Attention ! Ceci n’est PAS une lecture… ! Je sais ce qu’est une « lecture jouée » pour avoir souvent sacrifié à l’exercice. Tous mes spectacles bâtis sur des textes qui n’étaient pas de moi : Aragon, Montcouquiol, Benedetto, Suarès ou Pagnol sont tous passés par cette étape. Et puis, Alain Cuny avec Claudel, Fabrice Luchini avec Céline, Jouvet et d’autres ; plus près de moi, Michel Galabru avec les lettres de Raimu, ont donné et donnent à ce genre ses titres de noblesse. Mais je vous le dis franchement, quelque valables que soient ces exceptions, la lecture, jouée ou non, reste pour moi le degré zéro du théâtre. Apprendre le texte m’en paraît être le degré un, le mettre en scène le degré deux, et le jouer, — sauf qu’attention : le BIEN jouer ! — le degré trois. Mais ça… c’est une autre affaire ! Au sujet de laquelle on ne peut, hélas, faire aucune promesse, ni donner de garantie. Juste en émettre l’espoir. Et s’y employer avec le plus de force, de patience et d’acharnement possibles. Ceci n’a rien à voir, je le précise, avec un choix qui serait moral ou professionnel. Non : c’est un choix artistique. Apprendre le texte « par cœur » comme on dit, c’est choisir de le pénétrer plutôt que de le survoler, l’explorer plutôt que de se contenter de le visiter ou de « se laisser traverser » par lui, comme le veut une certaine mode. C’est s’en imprégner enfin, en jouir, en souffrir, bref se l’approprier. Pour avoir une chance, une seule petite, de pouvoir un jour l’incarner comme si on l’avait écrit. Jouer les Lettres de mon moulin comme si c’était moi qui les avais pensées, imaginées. Comme si je m’en étais souvenu. Comme si je les avais vécues.
Je ne vais pas essayer de me lancer dans de grandes théories littéraires ou théâtrales, – encore moins politiques…- pour m’expliquer ou me justifier sur le choix de monter Alphonse Daudet plutôt que tel auteur ou que telle autre, puisqu’en définitive la seule chose qui m’ait vraiment motivé, c’est l’envie de m’amuser et d’amuser les autres, petits et grands. Et si possible, de les toucher. À part une autre, plus particulière et personnelle : après l’Adieu à Ferdinand, je savais qu’un vide se ferait sentir et qu’il me faudrait quelque chose de fort pour ne pas y sombrer. Une chose qui me ramène à l’enfance, la mienne comme celle de tout le monde. L’enfance de l’art aussi. Voilà, juste ça : des histoires, des paysages, des personnages, des accents. Et un pays. Le mien : la Provence.

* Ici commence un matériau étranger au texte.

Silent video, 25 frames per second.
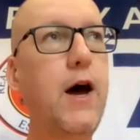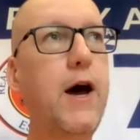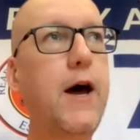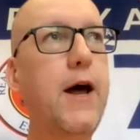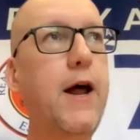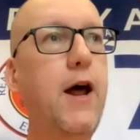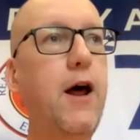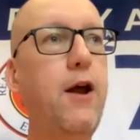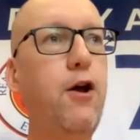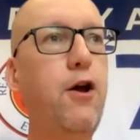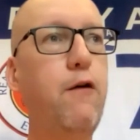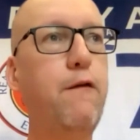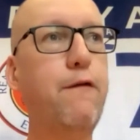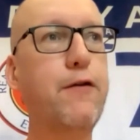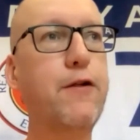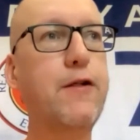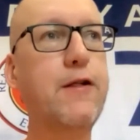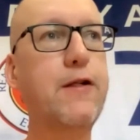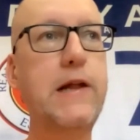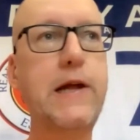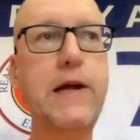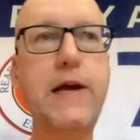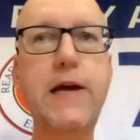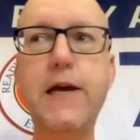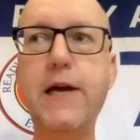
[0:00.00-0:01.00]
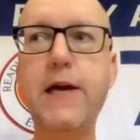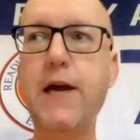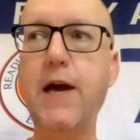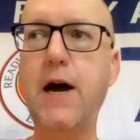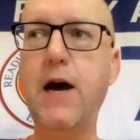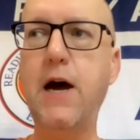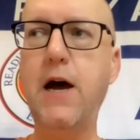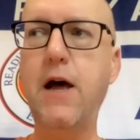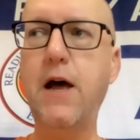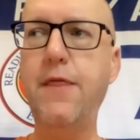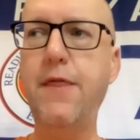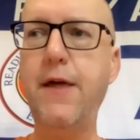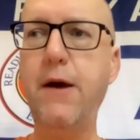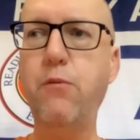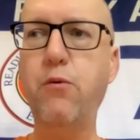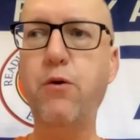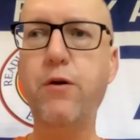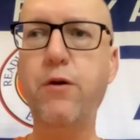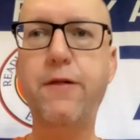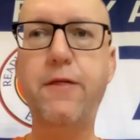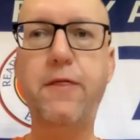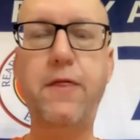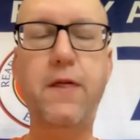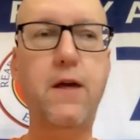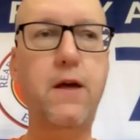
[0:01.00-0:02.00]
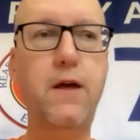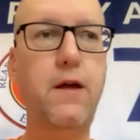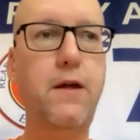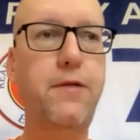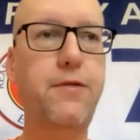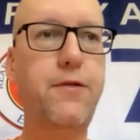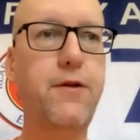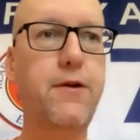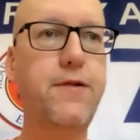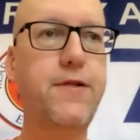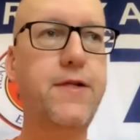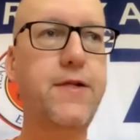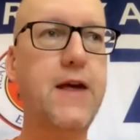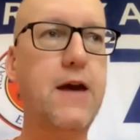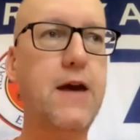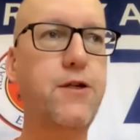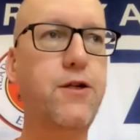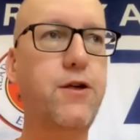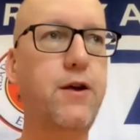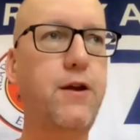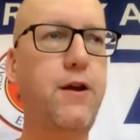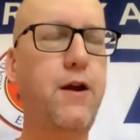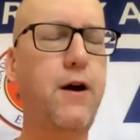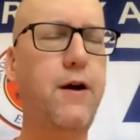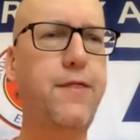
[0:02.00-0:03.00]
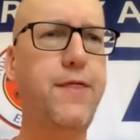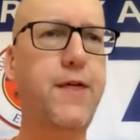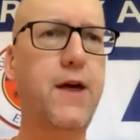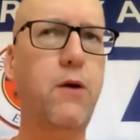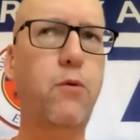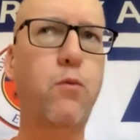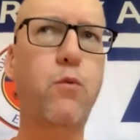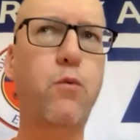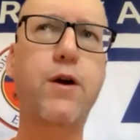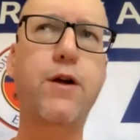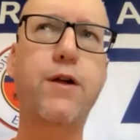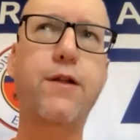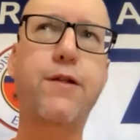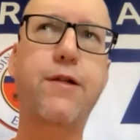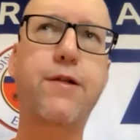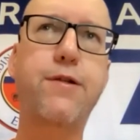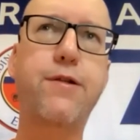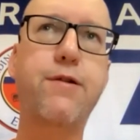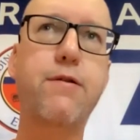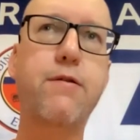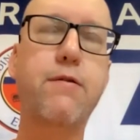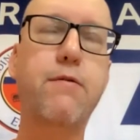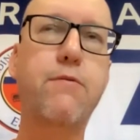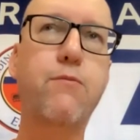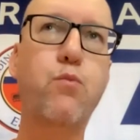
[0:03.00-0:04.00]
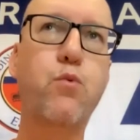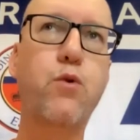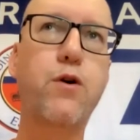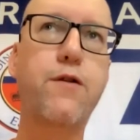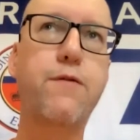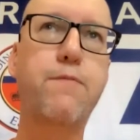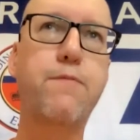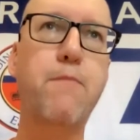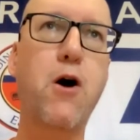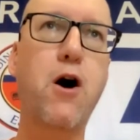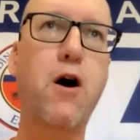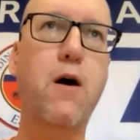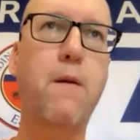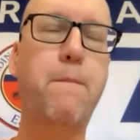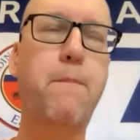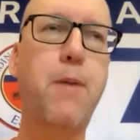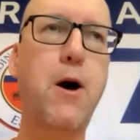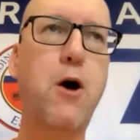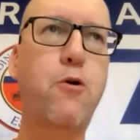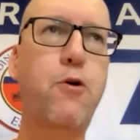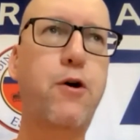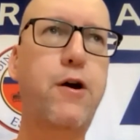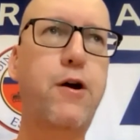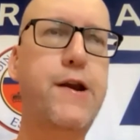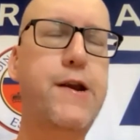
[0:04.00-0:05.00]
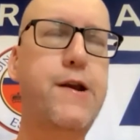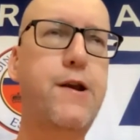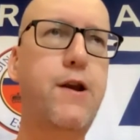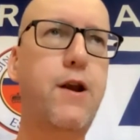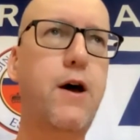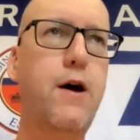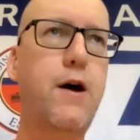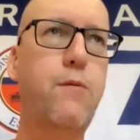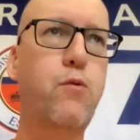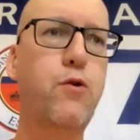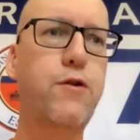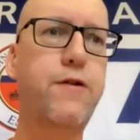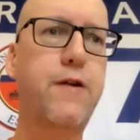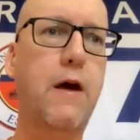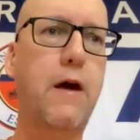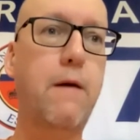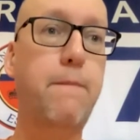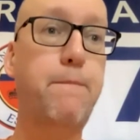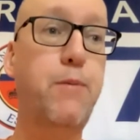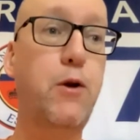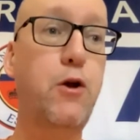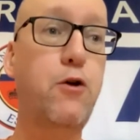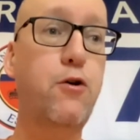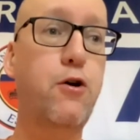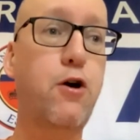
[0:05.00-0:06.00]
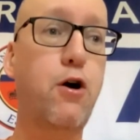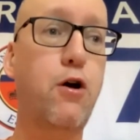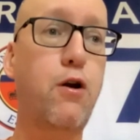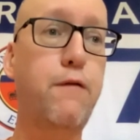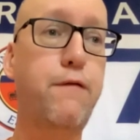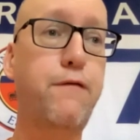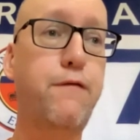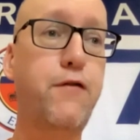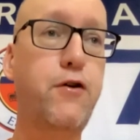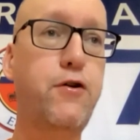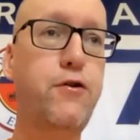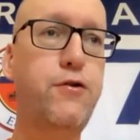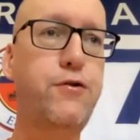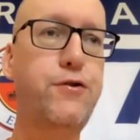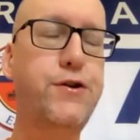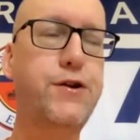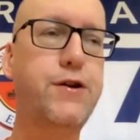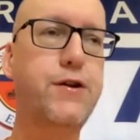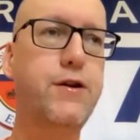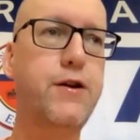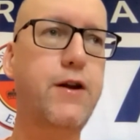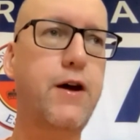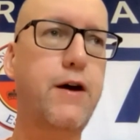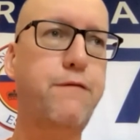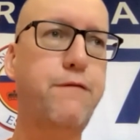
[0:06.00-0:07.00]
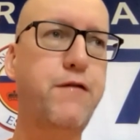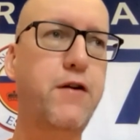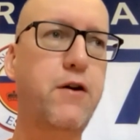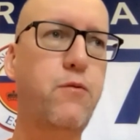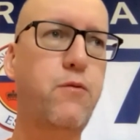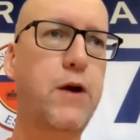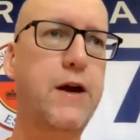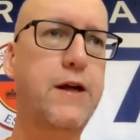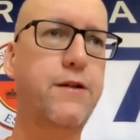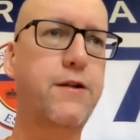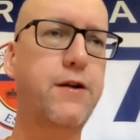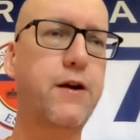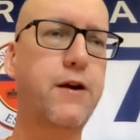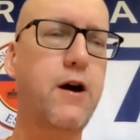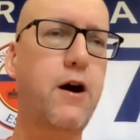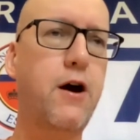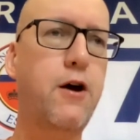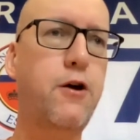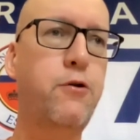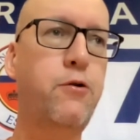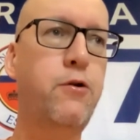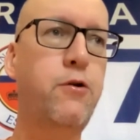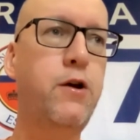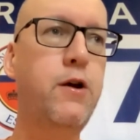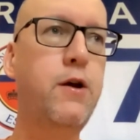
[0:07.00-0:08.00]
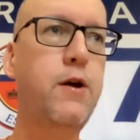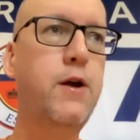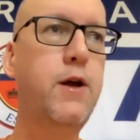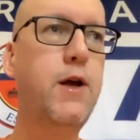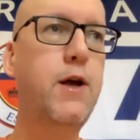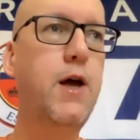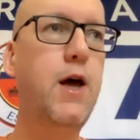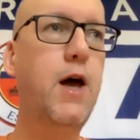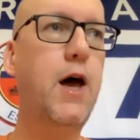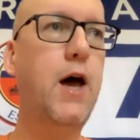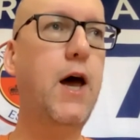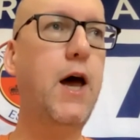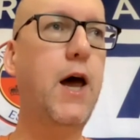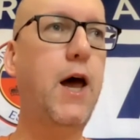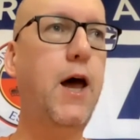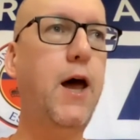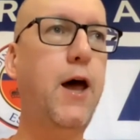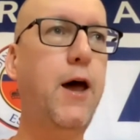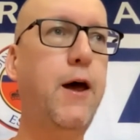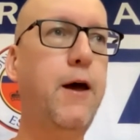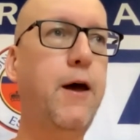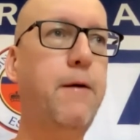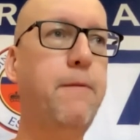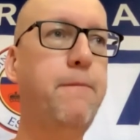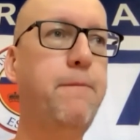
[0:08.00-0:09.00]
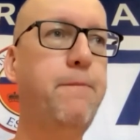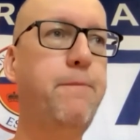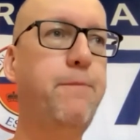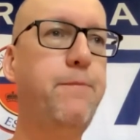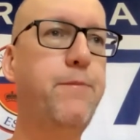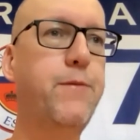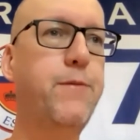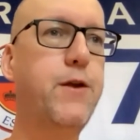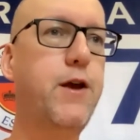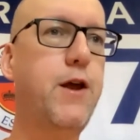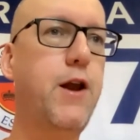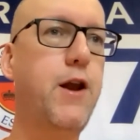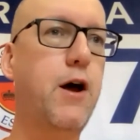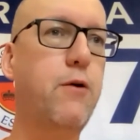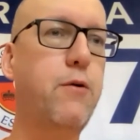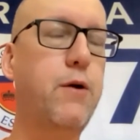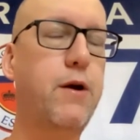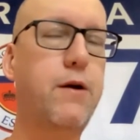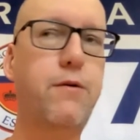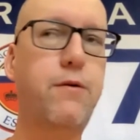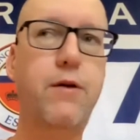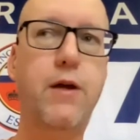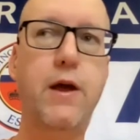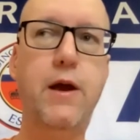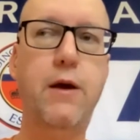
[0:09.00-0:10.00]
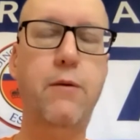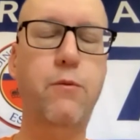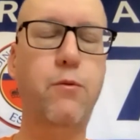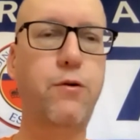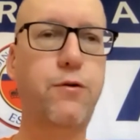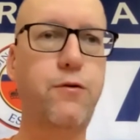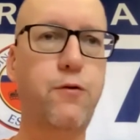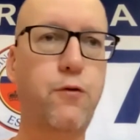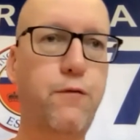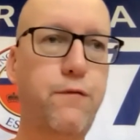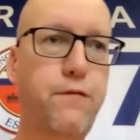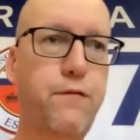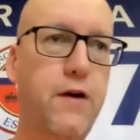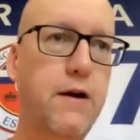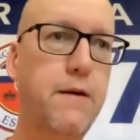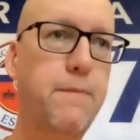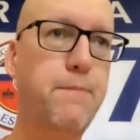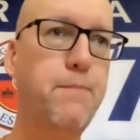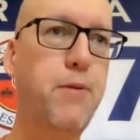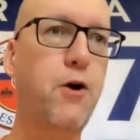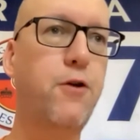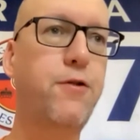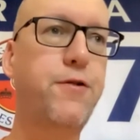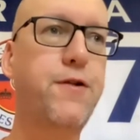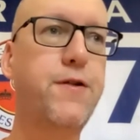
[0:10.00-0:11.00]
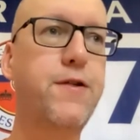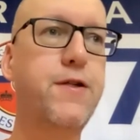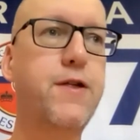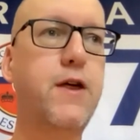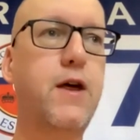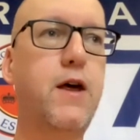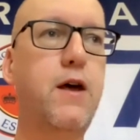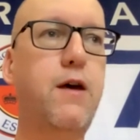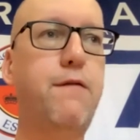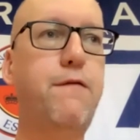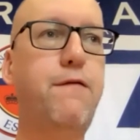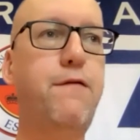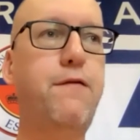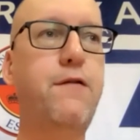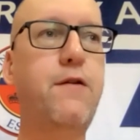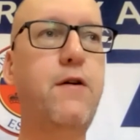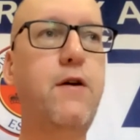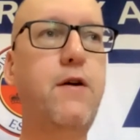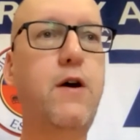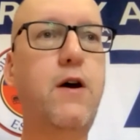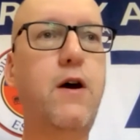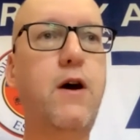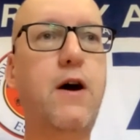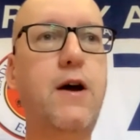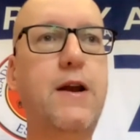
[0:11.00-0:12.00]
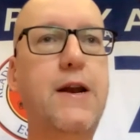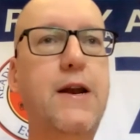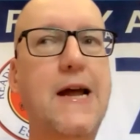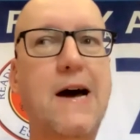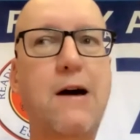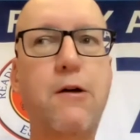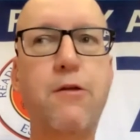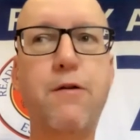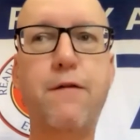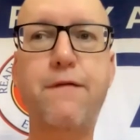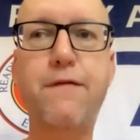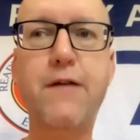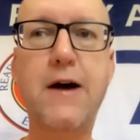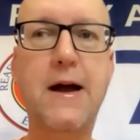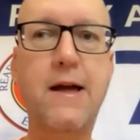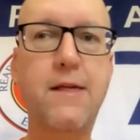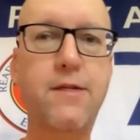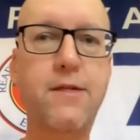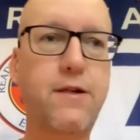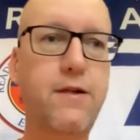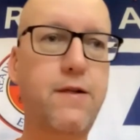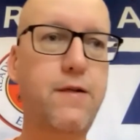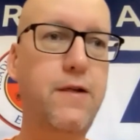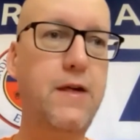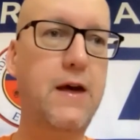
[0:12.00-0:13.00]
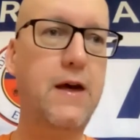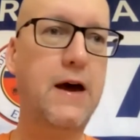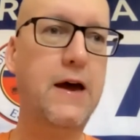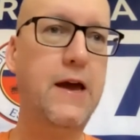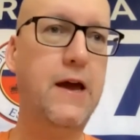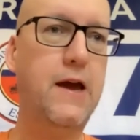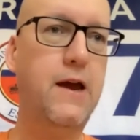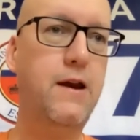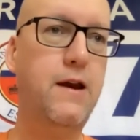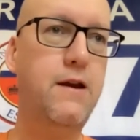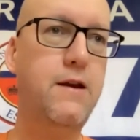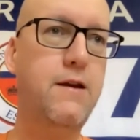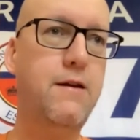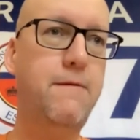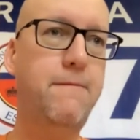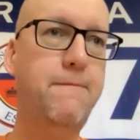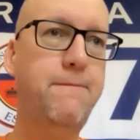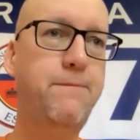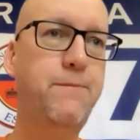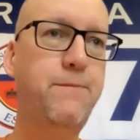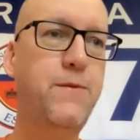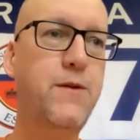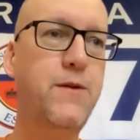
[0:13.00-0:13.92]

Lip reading: And obviously, there was the session, I think, with Mark Bowen. Was it a Blue Collar Food a few weeks ago? It was all very positive, and now the fans are saying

PS, le 12 juin 2021 : Les évènements de la saison 20/21 m’obligent à compléter ce texte qui, pour autant, reste pour moi tout aussi valable et d’actualité que l’an dernier. Après leur création en Avignon dans le cadre d’un Festival quasiment interdit — quelle merveille ! On était plus que deux : Serge Valetti et moi, lui au Palais des Papes pour cette « lecture jouée » (justement…) de sa formidable adaptation des Cavaliers d’Aristophane, Les Marseillais, que nous y avons donnée à l’initiative des « scènes d’Avignon », en compagnie de l’ami Bruno Raffaëlli, Ariane Ascaride, Serge Barbuscia, Anthéa Sonio et autres artistes, et moi à la Condition des soies avec les deux parties de ces Lettres de mon moulin que j’ai pu jouer ensuite en tournée tout l’été et l’automne jusqu’ à ce funeste jour du moins d’octobre où tout s’est arrêté. On a bien cru ce coup-ci que ça ne reprendrait jamais. Et puis… voilà. Il y aurait trop de choses à dire et ce n’est pas l’endroit pour ça. Juste que là, on a eu chaud. Vraiment très chaud. Peut-être faut-il parfois perdre certaines choses comme certaines personnes pour mesurer vraiment l’importance qu’elles ont dans nos vies. Et que sans elles, cette vie n’aurait plus beaucoup de sens ni d’intérêt. En fait, on est con. Oui, mais… contents !
Alors, à bientôt ! À la Condition des Soies.
Philippe Caubère le 22 juillet 2020
Ce spectacle est dédié à ma fille Théodora.